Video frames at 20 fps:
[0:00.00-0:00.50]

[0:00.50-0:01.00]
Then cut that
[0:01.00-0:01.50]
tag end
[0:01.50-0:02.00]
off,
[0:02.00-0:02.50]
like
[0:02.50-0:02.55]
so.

====================

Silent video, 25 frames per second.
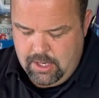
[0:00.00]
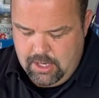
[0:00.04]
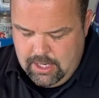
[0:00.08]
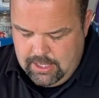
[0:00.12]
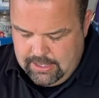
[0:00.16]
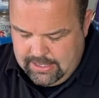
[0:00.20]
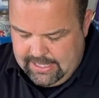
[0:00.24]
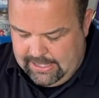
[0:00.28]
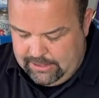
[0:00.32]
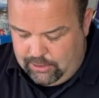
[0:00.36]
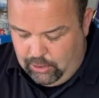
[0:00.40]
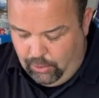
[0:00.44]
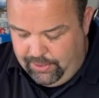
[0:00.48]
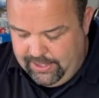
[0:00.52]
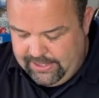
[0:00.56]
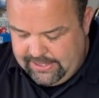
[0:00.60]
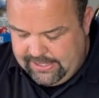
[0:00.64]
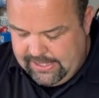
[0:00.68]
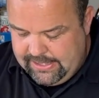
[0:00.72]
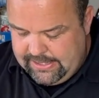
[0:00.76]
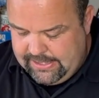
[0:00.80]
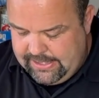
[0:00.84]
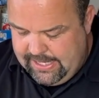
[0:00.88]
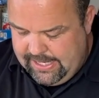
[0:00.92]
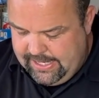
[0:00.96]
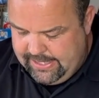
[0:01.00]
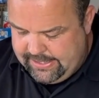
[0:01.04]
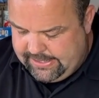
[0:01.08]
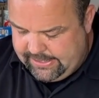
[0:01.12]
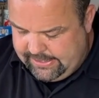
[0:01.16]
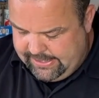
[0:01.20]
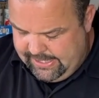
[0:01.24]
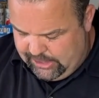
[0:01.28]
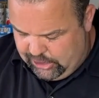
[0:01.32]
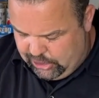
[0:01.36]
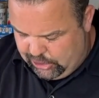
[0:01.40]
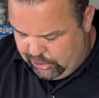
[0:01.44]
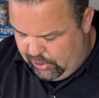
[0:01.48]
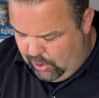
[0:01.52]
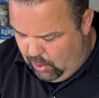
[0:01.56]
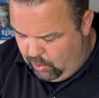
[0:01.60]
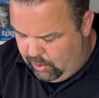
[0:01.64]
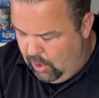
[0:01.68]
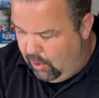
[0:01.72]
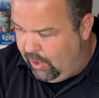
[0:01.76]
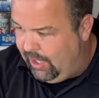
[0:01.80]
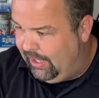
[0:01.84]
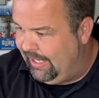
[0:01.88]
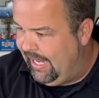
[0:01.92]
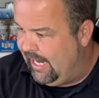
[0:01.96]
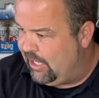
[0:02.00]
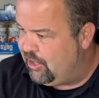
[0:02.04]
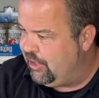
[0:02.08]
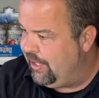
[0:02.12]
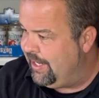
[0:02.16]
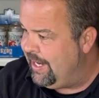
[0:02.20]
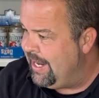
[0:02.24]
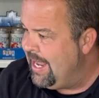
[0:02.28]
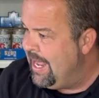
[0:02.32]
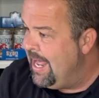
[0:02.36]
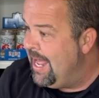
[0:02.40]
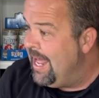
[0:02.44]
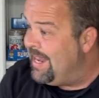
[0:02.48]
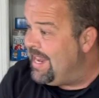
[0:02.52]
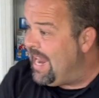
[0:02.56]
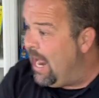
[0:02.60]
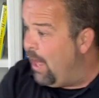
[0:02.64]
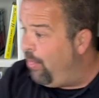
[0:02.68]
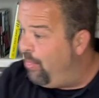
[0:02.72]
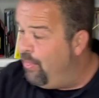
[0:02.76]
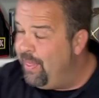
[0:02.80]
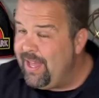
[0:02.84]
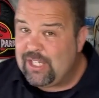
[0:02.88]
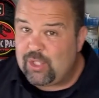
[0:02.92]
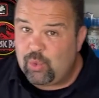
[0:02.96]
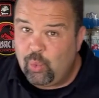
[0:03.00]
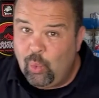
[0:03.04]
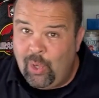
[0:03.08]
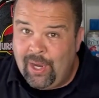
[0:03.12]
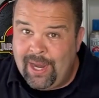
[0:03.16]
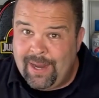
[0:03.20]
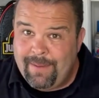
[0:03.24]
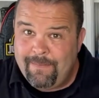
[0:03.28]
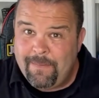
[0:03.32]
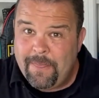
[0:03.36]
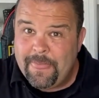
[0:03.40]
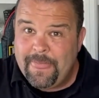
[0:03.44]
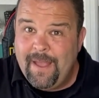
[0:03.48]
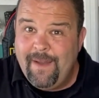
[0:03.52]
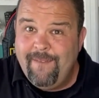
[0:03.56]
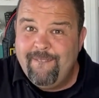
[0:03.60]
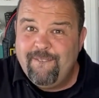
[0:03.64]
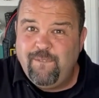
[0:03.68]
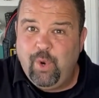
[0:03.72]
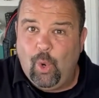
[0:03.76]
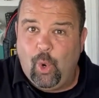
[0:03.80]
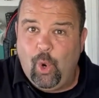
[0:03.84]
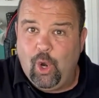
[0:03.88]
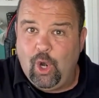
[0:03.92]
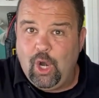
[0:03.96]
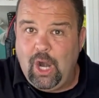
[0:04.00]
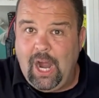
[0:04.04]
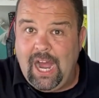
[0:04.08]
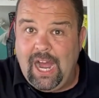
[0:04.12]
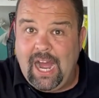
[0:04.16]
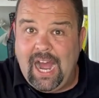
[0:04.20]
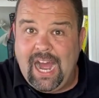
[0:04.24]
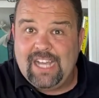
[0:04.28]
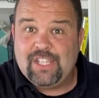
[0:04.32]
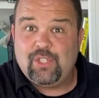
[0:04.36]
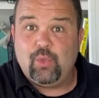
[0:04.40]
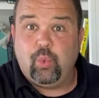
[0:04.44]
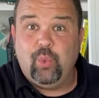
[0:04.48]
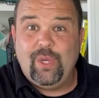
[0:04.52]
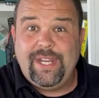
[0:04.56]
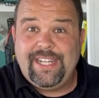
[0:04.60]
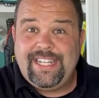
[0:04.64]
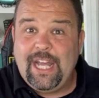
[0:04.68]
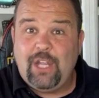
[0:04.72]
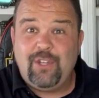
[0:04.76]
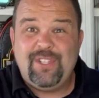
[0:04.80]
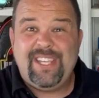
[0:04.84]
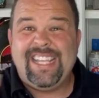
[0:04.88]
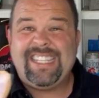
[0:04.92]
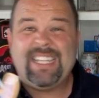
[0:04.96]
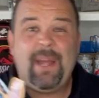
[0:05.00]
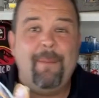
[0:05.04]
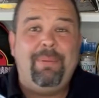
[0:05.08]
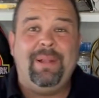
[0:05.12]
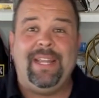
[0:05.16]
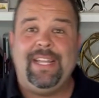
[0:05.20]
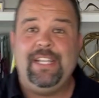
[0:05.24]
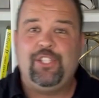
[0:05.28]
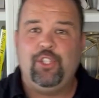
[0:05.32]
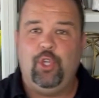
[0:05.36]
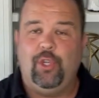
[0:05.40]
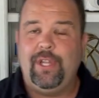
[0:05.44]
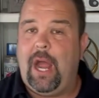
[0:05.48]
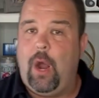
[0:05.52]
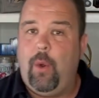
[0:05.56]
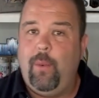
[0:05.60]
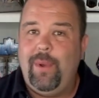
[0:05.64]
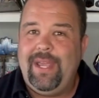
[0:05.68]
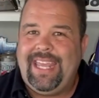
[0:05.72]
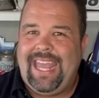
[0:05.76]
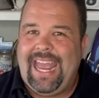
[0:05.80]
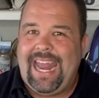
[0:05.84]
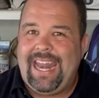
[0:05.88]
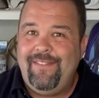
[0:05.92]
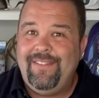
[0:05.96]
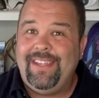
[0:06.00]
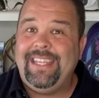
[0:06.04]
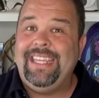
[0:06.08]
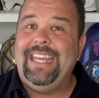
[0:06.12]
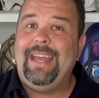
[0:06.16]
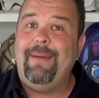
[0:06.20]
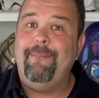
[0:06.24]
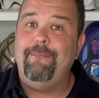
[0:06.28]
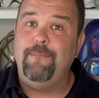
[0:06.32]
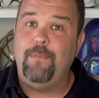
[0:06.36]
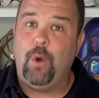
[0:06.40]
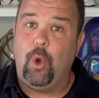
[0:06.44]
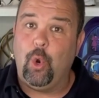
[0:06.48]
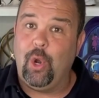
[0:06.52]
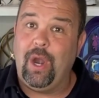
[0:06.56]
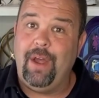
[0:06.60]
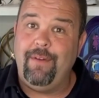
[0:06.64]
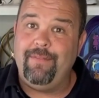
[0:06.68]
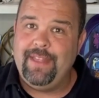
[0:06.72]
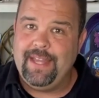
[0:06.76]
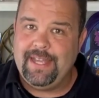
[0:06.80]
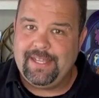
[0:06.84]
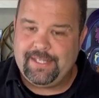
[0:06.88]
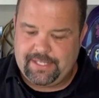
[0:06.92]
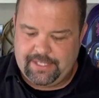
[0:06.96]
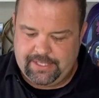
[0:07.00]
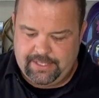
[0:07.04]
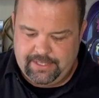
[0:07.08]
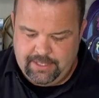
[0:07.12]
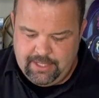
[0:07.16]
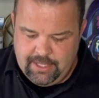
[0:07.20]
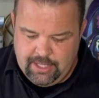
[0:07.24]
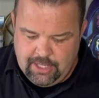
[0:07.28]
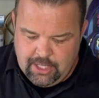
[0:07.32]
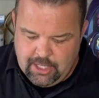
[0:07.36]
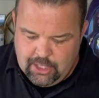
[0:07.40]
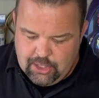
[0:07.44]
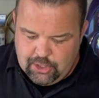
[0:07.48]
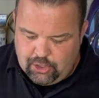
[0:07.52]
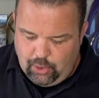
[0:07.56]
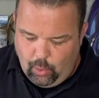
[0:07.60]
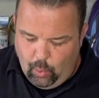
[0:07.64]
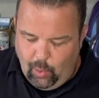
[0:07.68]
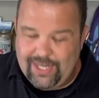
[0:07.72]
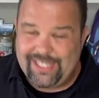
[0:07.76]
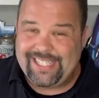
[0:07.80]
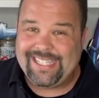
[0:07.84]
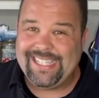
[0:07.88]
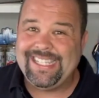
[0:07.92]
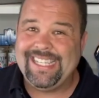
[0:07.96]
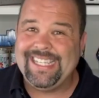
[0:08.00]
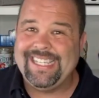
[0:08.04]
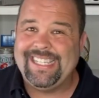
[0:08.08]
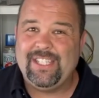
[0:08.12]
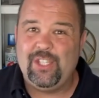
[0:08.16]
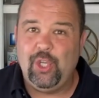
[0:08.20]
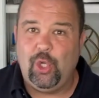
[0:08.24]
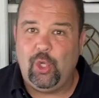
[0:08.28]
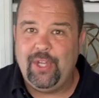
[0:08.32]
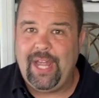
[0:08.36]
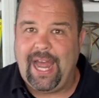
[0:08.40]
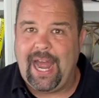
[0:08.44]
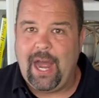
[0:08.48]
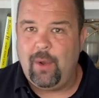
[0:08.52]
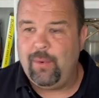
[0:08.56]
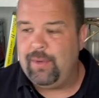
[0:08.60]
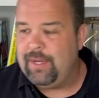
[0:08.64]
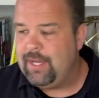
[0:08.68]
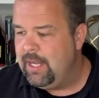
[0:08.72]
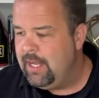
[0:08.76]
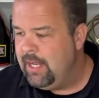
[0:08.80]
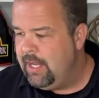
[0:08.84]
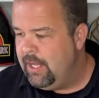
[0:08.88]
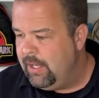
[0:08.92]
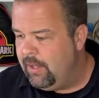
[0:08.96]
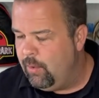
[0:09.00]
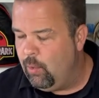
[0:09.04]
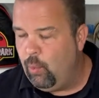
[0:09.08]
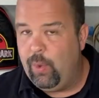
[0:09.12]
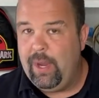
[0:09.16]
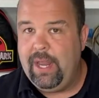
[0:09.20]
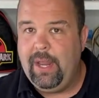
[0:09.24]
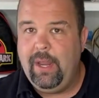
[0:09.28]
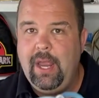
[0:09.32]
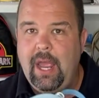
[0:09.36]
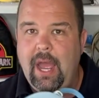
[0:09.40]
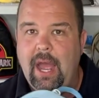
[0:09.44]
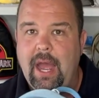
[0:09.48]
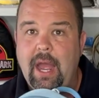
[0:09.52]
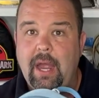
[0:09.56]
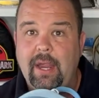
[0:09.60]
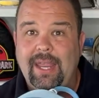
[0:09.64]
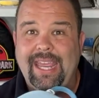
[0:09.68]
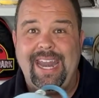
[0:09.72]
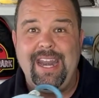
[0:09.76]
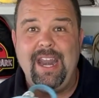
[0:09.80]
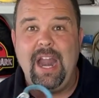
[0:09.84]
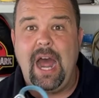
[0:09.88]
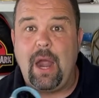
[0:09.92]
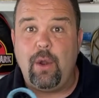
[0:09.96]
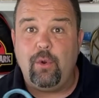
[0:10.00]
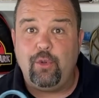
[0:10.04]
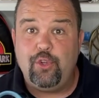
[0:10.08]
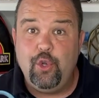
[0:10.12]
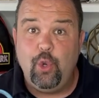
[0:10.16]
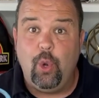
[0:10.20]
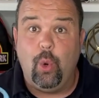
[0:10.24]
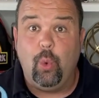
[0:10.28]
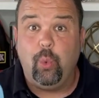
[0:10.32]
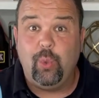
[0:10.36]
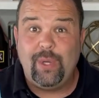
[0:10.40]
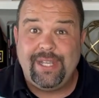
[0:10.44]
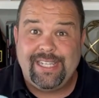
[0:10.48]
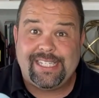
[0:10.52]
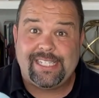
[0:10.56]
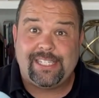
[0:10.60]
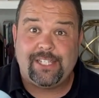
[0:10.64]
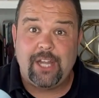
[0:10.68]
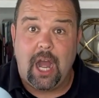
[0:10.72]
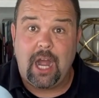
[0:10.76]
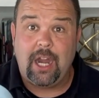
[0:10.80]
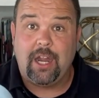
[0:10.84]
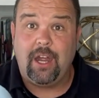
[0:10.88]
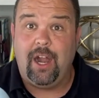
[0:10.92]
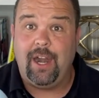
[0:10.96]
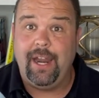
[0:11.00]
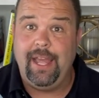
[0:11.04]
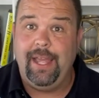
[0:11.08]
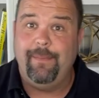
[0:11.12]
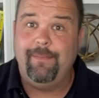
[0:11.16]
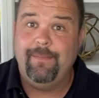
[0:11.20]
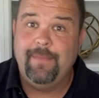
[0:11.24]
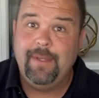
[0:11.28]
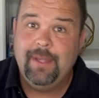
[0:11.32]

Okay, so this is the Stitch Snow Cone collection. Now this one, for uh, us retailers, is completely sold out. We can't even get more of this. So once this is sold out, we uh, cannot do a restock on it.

====================

Return every line of the listing above that contains "frames".

WRITTEN RESPONSE
Video frames at 20 fps:
Silent video, 25 frames per second.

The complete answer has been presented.